Over 15 years working in Tokyo, Namae has become a vocal proponent of sustainability and local sourcing, moving the city’s food scene in that direction through his restaurants and a broad range of advocacy work. From speaking at the United Nations on marine revitalisation to volunteering meals for first responders and evacuees, he works toward the creation of a holistic culinary ecosystem that sustains people in both concrete and intangible ways.

We aren’t just observers

This sociological focus is perhaps unsurprising given Namae studied political science before entering the culinary world. “I’ve always been interested in how society evolves, how people change. We aren’t just observers. As individuals living in society, we are capable of exerting influence and perhaps being influenced in return,” he says. “That’s what it means to be human.”

From this macro perspective of interconnectedness, Namae’s approach as a chef is to make food that pleases his producers as much as his customers. Those twin imperatives provide the guiding star for the culinary exploration and innovation favoured at Bricolage and L’Effervesence.

Namae’s unique takes on French flavours at the AWT Bar include a jambon-beurre (left) with Okinawan ham and aromatic seaweed, while his financier cake (right) is sprinkled with gold leaf

Photo by Art Week Tokyo/Katsuhiro Saiki

Take the AWT Bar’s jambon-beurre, for example. Namae creates a local riff on this crowd-pleasing French classic by using Okinawan ham and blending the butter with a type of aromatic seaweed called suji aonori. The seaweed is sourced from a company called Sea Vegetable that cultivates edible seaweeds, particularly those under threat from global warming.

Wild suji aonori used to be harvested from the Shimanto River in Kōchi Prefecture, but rising water temperatures have driven yields down. Sea Vegetable is using aquaculture techniques to grow the species elsewhere with the eventual goal of returning it to its natural habitat. So, in enjoying this tasty marriage of French and Japanese tradition, diners are supporting the preservation of a unique biome and learning about a threatened aspect of local food culture. Sea Vegetable, meanwhile, receives financial support for its preservation efforts.

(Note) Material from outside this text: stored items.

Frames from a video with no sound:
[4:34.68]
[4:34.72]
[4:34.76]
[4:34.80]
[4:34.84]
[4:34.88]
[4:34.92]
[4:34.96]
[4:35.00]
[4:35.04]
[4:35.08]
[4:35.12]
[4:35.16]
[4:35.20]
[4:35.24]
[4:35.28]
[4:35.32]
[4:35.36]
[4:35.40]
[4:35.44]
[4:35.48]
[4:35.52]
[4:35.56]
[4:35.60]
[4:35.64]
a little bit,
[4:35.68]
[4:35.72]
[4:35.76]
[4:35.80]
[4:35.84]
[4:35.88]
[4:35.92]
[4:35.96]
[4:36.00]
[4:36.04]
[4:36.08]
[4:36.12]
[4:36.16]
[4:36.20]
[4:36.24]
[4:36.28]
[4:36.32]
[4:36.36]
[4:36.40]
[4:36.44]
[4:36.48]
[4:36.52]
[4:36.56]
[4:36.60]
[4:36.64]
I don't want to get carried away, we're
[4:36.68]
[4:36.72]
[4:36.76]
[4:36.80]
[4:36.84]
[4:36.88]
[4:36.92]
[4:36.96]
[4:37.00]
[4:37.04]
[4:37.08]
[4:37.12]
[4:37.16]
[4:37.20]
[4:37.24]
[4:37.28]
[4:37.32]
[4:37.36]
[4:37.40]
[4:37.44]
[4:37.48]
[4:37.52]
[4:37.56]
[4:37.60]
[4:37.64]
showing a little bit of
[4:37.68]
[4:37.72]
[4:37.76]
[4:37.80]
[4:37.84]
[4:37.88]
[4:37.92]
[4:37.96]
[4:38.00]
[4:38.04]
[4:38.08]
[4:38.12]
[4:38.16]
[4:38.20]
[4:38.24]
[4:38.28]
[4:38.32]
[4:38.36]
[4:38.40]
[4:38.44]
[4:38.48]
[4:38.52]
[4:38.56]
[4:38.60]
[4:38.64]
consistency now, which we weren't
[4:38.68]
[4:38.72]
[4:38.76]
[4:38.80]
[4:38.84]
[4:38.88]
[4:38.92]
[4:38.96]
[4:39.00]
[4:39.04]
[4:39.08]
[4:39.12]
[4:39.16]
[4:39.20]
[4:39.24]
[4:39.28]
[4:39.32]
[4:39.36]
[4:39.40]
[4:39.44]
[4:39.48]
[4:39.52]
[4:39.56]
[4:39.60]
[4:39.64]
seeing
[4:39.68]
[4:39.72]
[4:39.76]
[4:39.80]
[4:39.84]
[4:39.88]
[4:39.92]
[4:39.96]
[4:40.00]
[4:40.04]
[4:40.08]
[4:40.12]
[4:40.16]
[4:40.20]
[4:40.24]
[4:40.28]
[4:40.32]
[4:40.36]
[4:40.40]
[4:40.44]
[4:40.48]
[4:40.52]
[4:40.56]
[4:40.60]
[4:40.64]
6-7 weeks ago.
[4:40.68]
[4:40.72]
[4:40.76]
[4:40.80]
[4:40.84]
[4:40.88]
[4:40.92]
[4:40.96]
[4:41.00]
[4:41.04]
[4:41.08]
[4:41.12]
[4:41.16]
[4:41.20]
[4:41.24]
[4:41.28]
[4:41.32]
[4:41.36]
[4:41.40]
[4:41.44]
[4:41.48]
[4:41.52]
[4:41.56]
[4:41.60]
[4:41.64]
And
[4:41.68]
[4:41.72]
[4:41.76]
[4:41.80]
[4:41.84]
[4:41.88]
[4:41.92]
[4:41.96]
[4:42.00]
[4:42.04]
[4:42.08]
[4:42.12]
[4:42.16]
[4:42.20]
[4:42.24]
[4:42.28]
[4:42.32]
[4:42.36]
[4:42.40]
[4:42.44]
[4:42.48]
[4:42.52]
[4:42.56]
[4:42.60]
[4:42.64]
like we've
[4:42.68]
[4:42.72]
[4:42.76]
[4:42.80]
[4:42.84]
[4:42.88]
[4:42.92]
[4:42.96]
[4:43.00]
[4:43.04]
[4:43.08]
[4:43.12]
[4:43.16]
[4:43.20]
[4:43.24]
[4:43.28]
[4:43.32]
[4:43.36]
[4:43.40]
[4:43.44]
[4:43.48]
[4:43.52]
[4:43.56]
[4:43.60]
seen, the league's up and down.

Appreciation for this kind of thoughtful, boundary-blurring fare speaks to a growing food literacy Namae has seen emerging in the Tokyo culinary scene in recent years. “Back when I was learning to cook, the ideal for a Tokyo restaurant was to take, for example, highly orthodox French cuisine or a particular regional cuisine from Italy and replicate it here,” says Namae. “These days, the restaurants that build on that base, where the chef can freely express their own personality, are extremely popular.”

Unique vision

This is the case at Kiyosumi-Shirakawa’s O2, one of Art Week Tokyo’s recommended restaurants. Chef Kotaro Otsu’s cuisine is ostensibly Chinese but draws heavily on both Western and Japanese ingredients, not to mention a very Eurocentric wine list. The final result defies easy categorisation, achieving an idiosyncratic flavour that is the chef’s unique vision.

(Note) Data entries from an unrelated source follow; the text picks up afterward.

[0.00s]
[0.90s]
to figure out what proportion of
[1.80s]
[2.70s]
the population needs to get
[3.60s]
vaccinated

At the same time, there is still an intense love of traditional, conservative expressions, particularly in Japanese cuisine, says Namae. Diners still want to go for classic kaiseki at places like Seo in Gyoemmae and know the dishes share an unbroken lineage with those served in Kyoto’s imperial court centuries ago.

In Tokyo, there is room for both approaches, of course. “The richest societies are those that have lots of diverse elements,” Namae says. For him, the role of restaurants is to participate in the exchange and to provide a “third place”, referring to sociologist Ray Oldenburg’s term for places outside of work and home where people can converse with others and connect with community. “When you go to school or work, you have a role that you have to play. Same when you go home. Everyone is bound by rules and obligations,” Namae explains. “But I hope that when people come to my restaurants, they feel free from those boundaries. Time at a restaurant allows people to reconnect with their own emotions.”

The impact of a flavour jarring loose some forgotten memory. The provenance of an ingredient forging a connection to an unfamiliar way of life. The wine prompting a discussion of issues from a new angle. These are among the ways a fine meal nourishes the people of Tokyo.